Statistical Analysis
Each stimulus’s 20,484-point activation profile is summarised into six anatomical regions. A one-way ANOVA tests the main effect of content type on mean global activation. Effect sizes reported as η² and Cohen’s d. Principal component analysis across category mean profiles identifies dominant cortical gradients.
Results
A one-way ANOVA on predicted global activation revealed a statistically significant main effect of content type across all 13 categories.
ANOVA: F(12, 2995) = 13.51, p < 10²&sup6;
Under hash-mode encoding, ThreatSafety content ranked highest and Narrative lowest (Cohen’s d = −0.82). The semantic replication (N = 390, LLaMA-3.2-3B) produced a 4× wider activation spread, with AudioText, ImageVisual, and Emotional leading — a ranking essentially uncorrelated with hash-mode ordering (r = 0.09).
Dominant cortical gradient (PC1 = 96.9% variance) contrasts sensory-language cortex (high loading: auditory, visual, language network) against executive-motor cortex (low loading: prefrontal, motor) across all 13 categories. This gradient is consistent across encoding modes despite the different category rankings.
Regional breakdown shows that ThreatSafety content activates the language network and prefrontal cortex most strongly under hash-mode, while AudioText and ImageVisual content drives the largest visual and auditory cortex responses under semantic encoding — suggesting hash-mode captures surface lexical features while semantic-mode captures deeper representational content.
Theory Evaluation
Four neuroscientific frameworks were assessed against predicted activation patterns, each making distinct testable predictions about which content types should drive the broadest cortical recruitment.
Global Workspace Theory — Strongest Support
GWT predicts that threat-laden content should trigger a global broadcast, driving widespread cortical ignition. ThreatSafety content ranking highest under hash-mode (d = −0.82) directly supports this. The finding that a single dominant gradient accounts for 96.9% of between-category variance is also consistent with GWT’s single-workspace model.

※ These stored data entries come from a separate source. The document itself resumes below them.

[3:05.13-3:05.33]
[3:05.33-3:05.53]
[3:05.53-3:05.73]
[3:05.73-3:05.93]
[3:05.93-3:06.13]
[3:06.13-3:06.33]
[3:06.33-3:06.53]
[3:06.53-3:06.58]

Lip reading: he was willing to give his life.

Free Energy Principle predicts prediction-error-rich content (novel, surprising, uncertain stimuli) should drive higher activation. The moderate support observed is consistent: ThreatSafety and News content (high surprise value) rank highly, but the correlation with uncertainty proxies is weak (r ≈ 0.3).
Default-mode Circuit Theory predicts narrative and self-referential content should activate default mode network most strongly. This receives mixed evidence: Narrative ranked lowest under hash-mode, but higher under semantic encoding — suggesting encoding mode mediates the narrative-DMN link.

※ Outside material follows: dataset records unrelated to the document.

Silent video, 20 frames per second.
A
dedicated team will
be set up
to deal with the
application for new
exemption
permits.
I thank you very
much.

Integrated Information Theory predicts content with higher integrated information (Φ) should drive more cortical activation. IIT receives mixed evidence: there is no reliable proxy for Φ in natural language stimuli, making this prediction untestable at current resolution.
Conclusion
Activation Cartography demonstrates that different internet content categories engage distinct brain circuits with statistically significant differences in predicted intensity (F(12, 2995) = 13.51, p < 10²&sup6;, η² = 0.051). The dominant cortical gradient — sensory-language vs executive-motor — is stable across encoding modes and accounts for 96.9% of between-category variance.

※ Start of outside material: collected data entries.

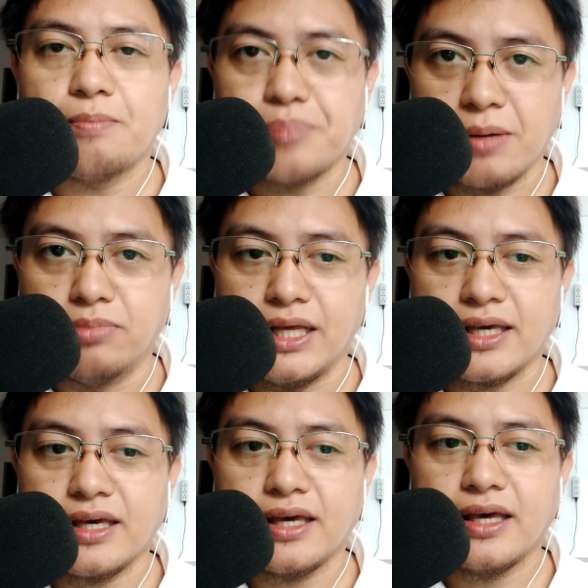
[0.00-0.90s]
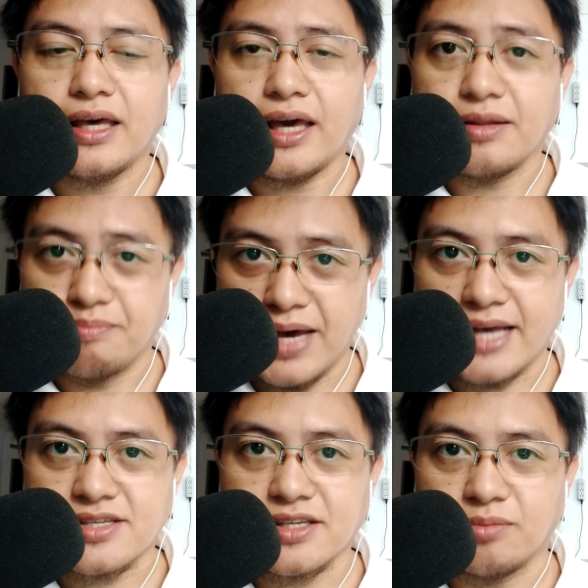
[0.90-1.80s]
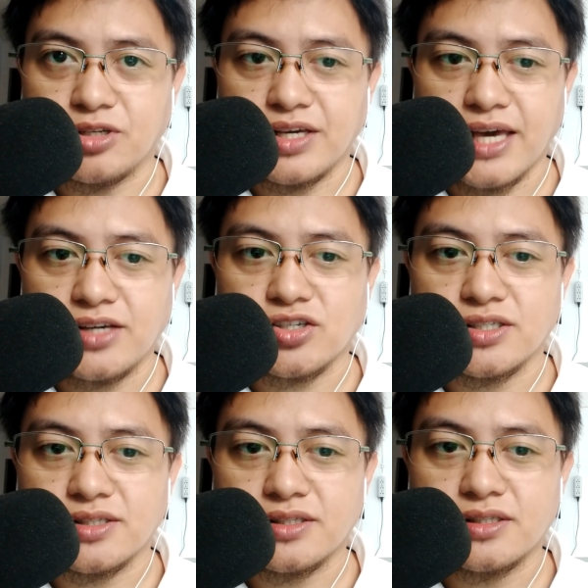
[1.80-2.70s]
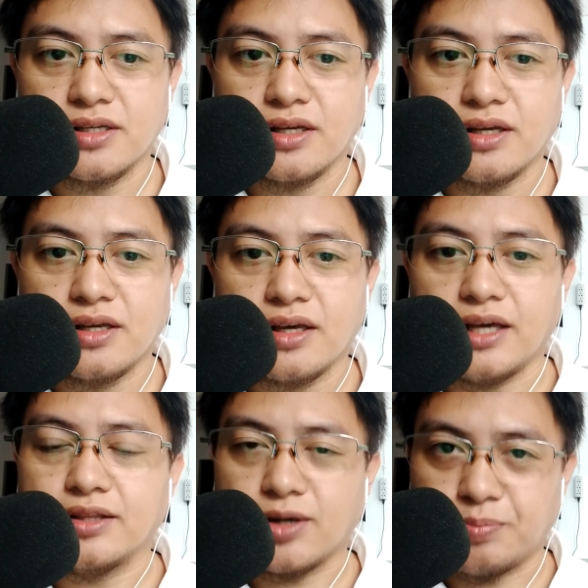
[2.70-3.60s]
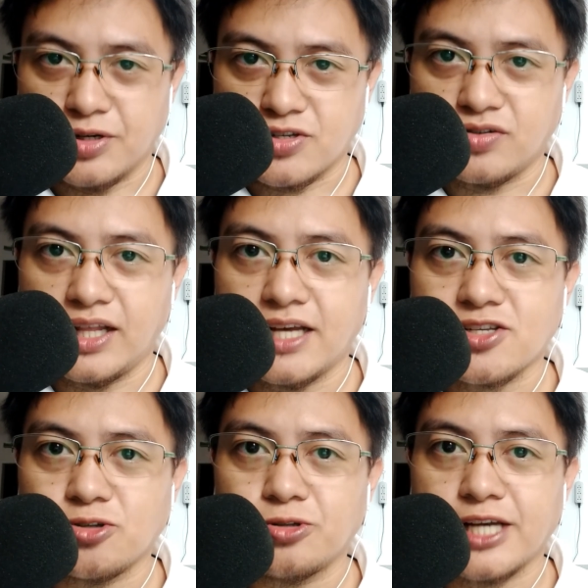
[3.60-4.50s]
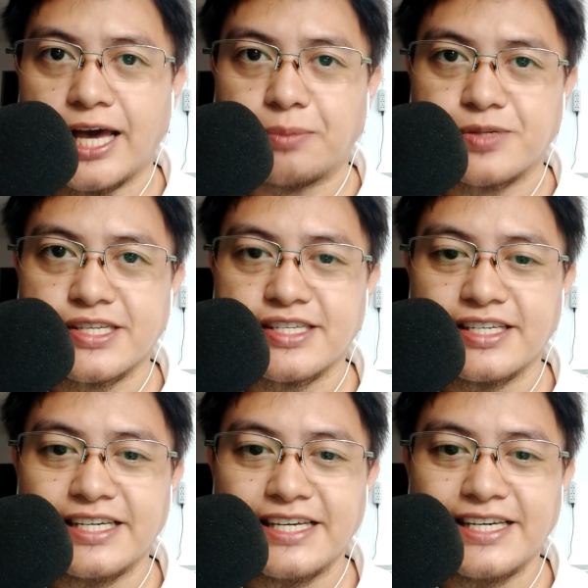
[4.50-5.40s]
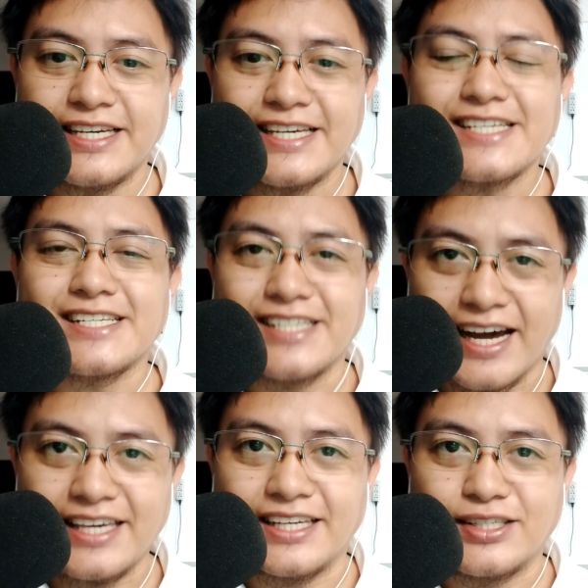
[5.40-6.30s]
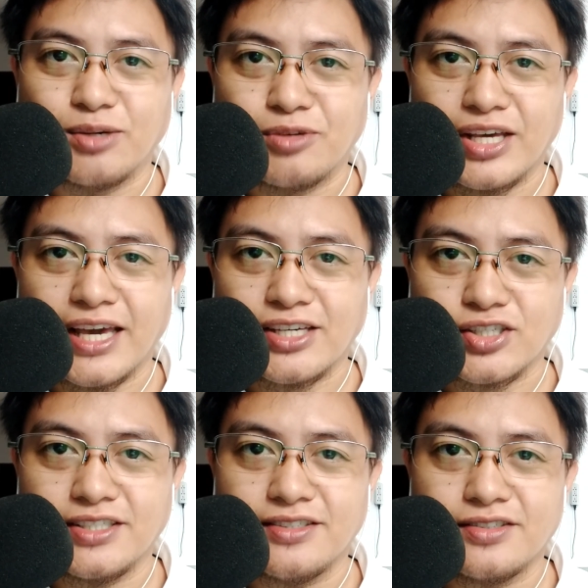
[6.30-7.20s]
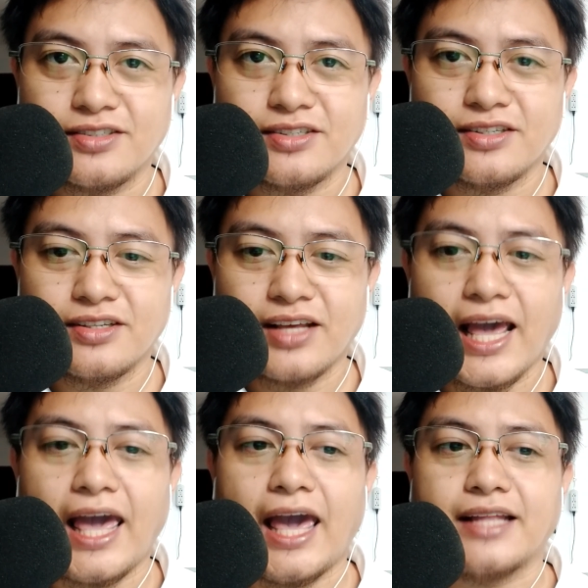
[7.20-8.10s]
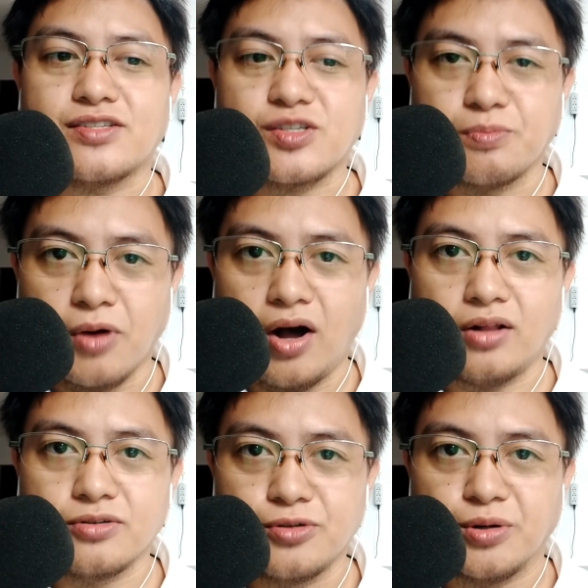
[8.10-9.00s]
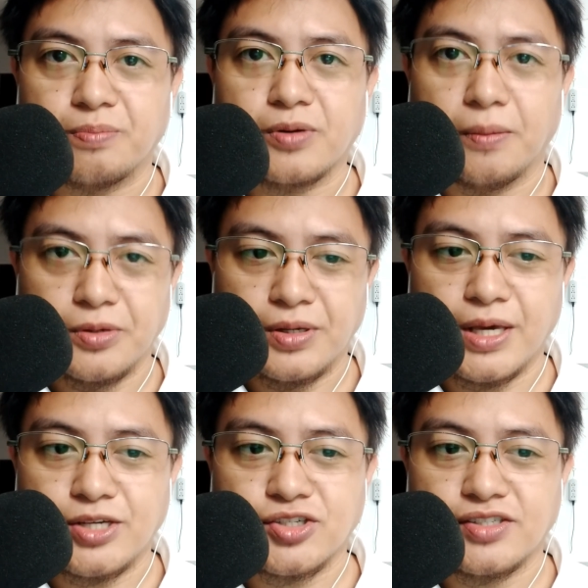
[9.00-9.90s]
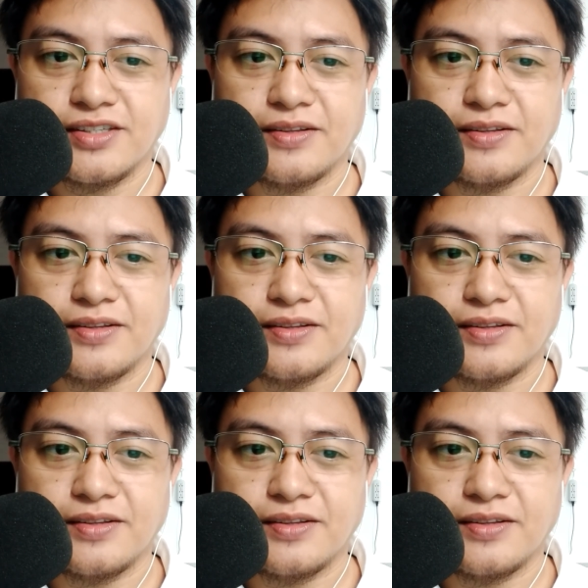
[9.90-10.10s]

public, and mass communication. Intrapersonal has 2 types: dyad communication and small group communication.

The encoding-mode dependence of category rankings (r = 0.09 between hash-mode and semantic-mode) is the study’s most important methodological finding: surface lexical features (hash-mode) and deep semantic representations (semantic-mode) produce systematically different activation predictions, suggesting that fMRI encoding models are sensitive to which level of linguistic representation is used as input.
Future directions include higher-powered semantic replication (N ≥ 150 per category) to resolve the hash/semantic discrepancy, extension to multimodal stimuli (images, audio) using TRIBE v2’s full multimodal encoder, and pre-registration of the category-ranking hypothesis for confirmatory testing.